The caller ID was blocked but Marty had been expecting the call. Three “highly connected” people – donors, political advisers and “inner circle” people – had suggested AKF could help. It was October 2013 and Healthcare.gov had launched only to crash when users tried to sign up. President Obama appointed Jeffrey Zients to mop up the post launch mess. Once the crisis was over, the Government Accountability Office (GAO) released its postmortem citing inadequate capacity planning, software coding errors, and lack of functionality as root causes. AKF’s analysis was completely different – largely because we think differently than most technologists. While our findings indicated the bottlenecks that kept the site from scaling, we also identified failures in leadership and a dysfunctional organization structure. These latter, and more important, problems prevented the team from identifying and preventing recurring issues.

We haven’t always thought differently. Our early focus in 2007 was to help companies overcome architectural problems related to scale and availability. We’ve helped our clients solve some of the largest and challenging problems ever encountered – cyber Monday ecommerce purchasing, Christmas day gift card redemption, and April 15th tax filings. But shortly after starting our firm, we realized there was something common to our early engagements that created and sometimes turbocharged the technology failures. This realization, that people and processes – NOT TECHNOLOGY– are the causes of most failures led us to think differently. Too often we see technology leaders focusing too much on the technology and not enough on leading, growing, and scaling their teams.

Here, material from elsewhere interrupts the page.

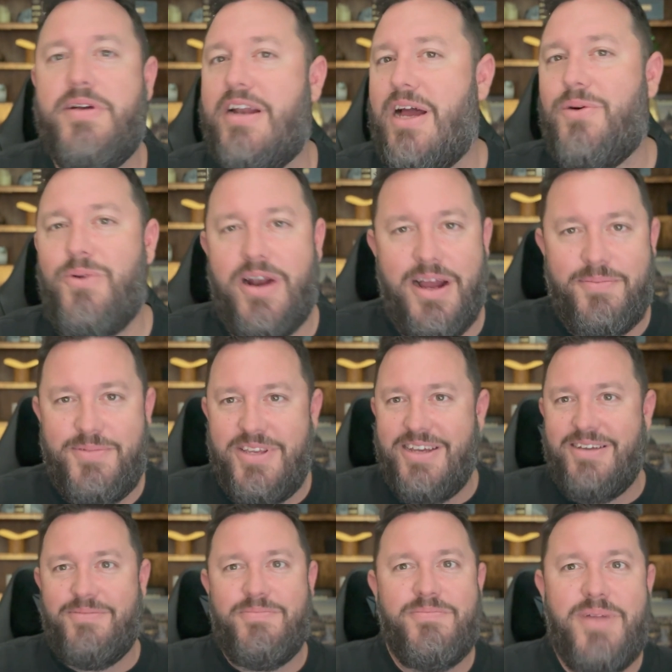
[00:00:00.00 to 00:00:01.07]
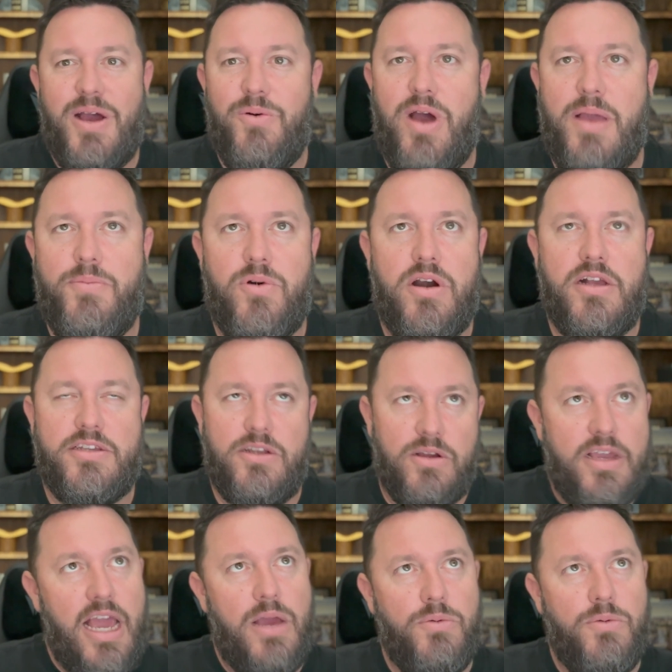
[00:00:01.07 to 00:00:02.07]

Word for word: And I went up to my whiteboard. I said, okay,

We challenge the notion that technology leaders should be selected and promoted based on their technical acumen. We don’t accept that a technical leader should spend most of her time making the biggest technical decisions. We believe that technical executives, to be successful, must first be a business executive with great technical and business acumen. We teach teams how to analyze and successfully choose the appropriate architecture, organization, and processes to achieve a business outcome. Product effort is meaningless without a measurable and meaningful business outcome and we always put outcomes, not technical “religion” first.

If we can teach a team the “AKF way” the chance of project and business success increases dramatically. This may sound like marketing crap (did we mention we are also irreverent?), but our clients attest to it. This is what Terry Chabrowe, CEO eMarketer, said about us:

AKF served as our CTO for about 8 months and helped us make huge improvements in virtually every area related to IT and engineering. Just as important, they helped us identify the people on our team who could move into leadership positions. The entire AKF team was terrific. We’d never have been able to grow our user base tenfold without them.

A recent post claimed that 93% of successful companies abandon their original strategy. This is certainly true for AKF. Over the past 10 years we’ve massively changed our strategy of how we “help” companies. We’ve also quadrupled our team size, worked with over 350 companies, written three books, and most importantly made some great friendships. Whether you’ve read our books, engaged with our company, or connected with us on social media, thanks for an amazing 10 years. We look forward to the next 10 years, learning, teaching, and changing strategies with you.